Metadata-Version: 2.4
Name: feature-transform
Version: 1.0.1
Summary: Build Scikit ColumnTransformers by specifying configs.
License-File: LICENSE
Requires-Python: >=3.10
Requires-Dist: pandas>=2.0.0
Requires-Dist: polars>=1.0.0
Requires-Dist: pydantic>=2.10.4
Requires-Dist: pyyaml>=6.0.2
Requires-Dist: scikit-learn>=1.2.0
Description-Content-Type: text/markdown

# Feature Transform

![Test](https://github.com/github/docs/actions/workflows/test.yml/badge.svg)

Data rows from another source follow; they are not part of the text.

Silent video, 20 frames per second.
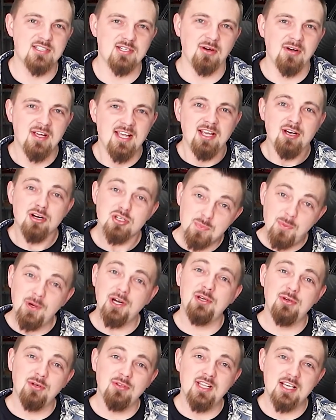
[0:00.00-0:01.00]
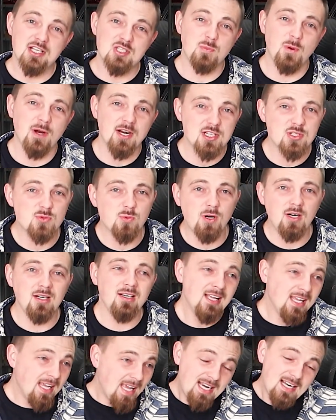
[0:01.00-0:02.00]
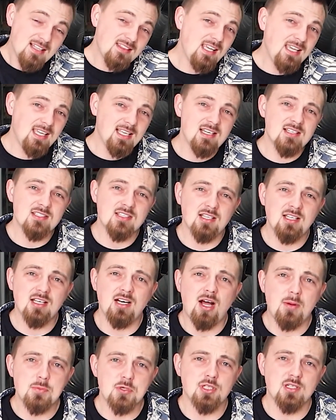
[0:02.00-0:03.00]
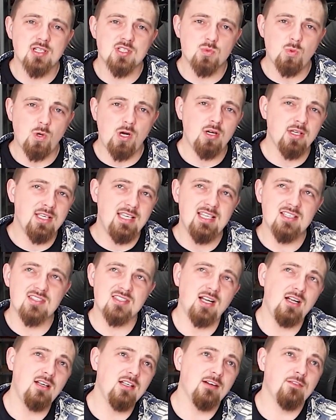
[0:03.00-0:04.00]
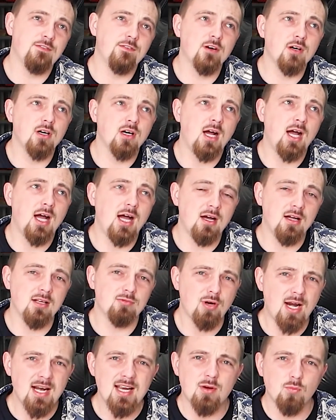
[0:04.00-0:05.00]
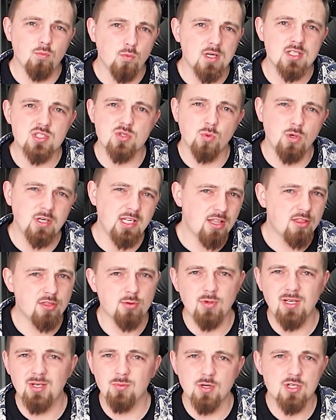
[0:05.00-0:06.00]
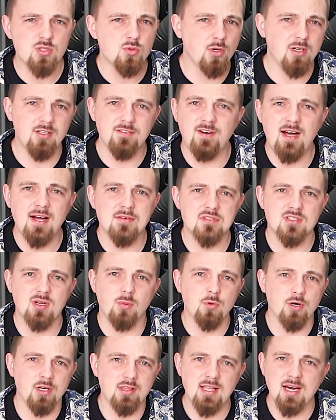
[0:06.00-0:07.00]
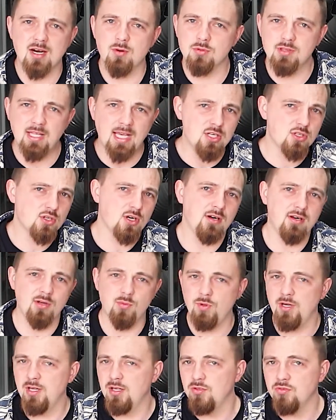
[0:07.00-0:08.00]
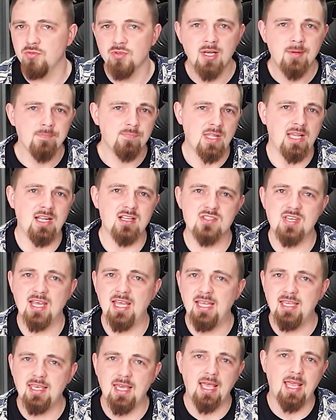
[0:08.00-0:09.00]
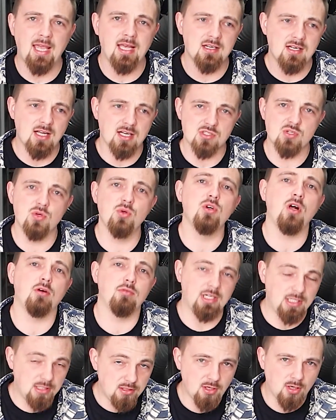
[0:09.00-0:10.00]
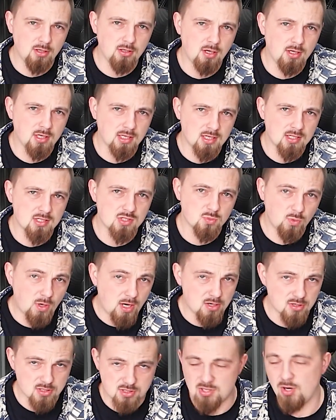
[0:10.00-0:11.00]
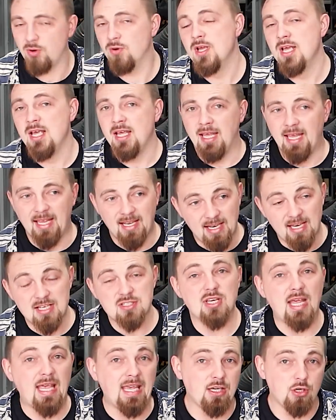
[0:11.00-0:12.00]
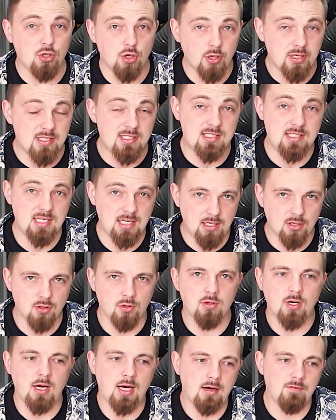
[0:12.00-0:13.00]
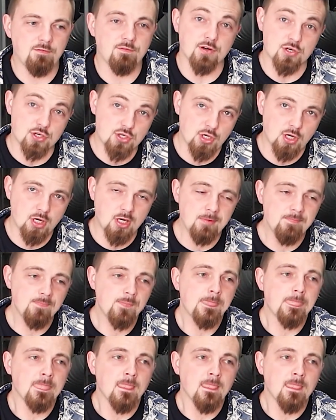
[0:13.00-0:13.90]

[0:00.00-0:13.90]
So it was pretty cool to experience one, and I think it is a good option as well. He's selling it for right at 123, 125, somewhere in there, with HRE wheels, intake, and tune already done on it as well. So it is a good deal for sure.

Build [Scikit ColumnTransformers](https://scikit-learn.org/stable/modules/generated/sklearn.compose.ColumnTransformer.html) by specifying configs.

> See also [TorchArc](https://github.com/kengz/torcharc) to build PyTorch models by specifying architectures.

## Installation

```bash
pip install feature_transform
```

## Usage

1. specify column transformers in a YAML spec file, e.g. at `spec_filepath = "./example/spec/basic.yaml"`
2. `import feature_transform as ft`.
   1. (optional) if you have custom sklearn estimator/preprocessor, e.g. `Dummy`, register it with `ft.register_class(Dummy)`
3. build with: `col_tfm = ft.build(spec_filepath)`

The returned object is a sklearn `ColumnTransformer` ready for normal use.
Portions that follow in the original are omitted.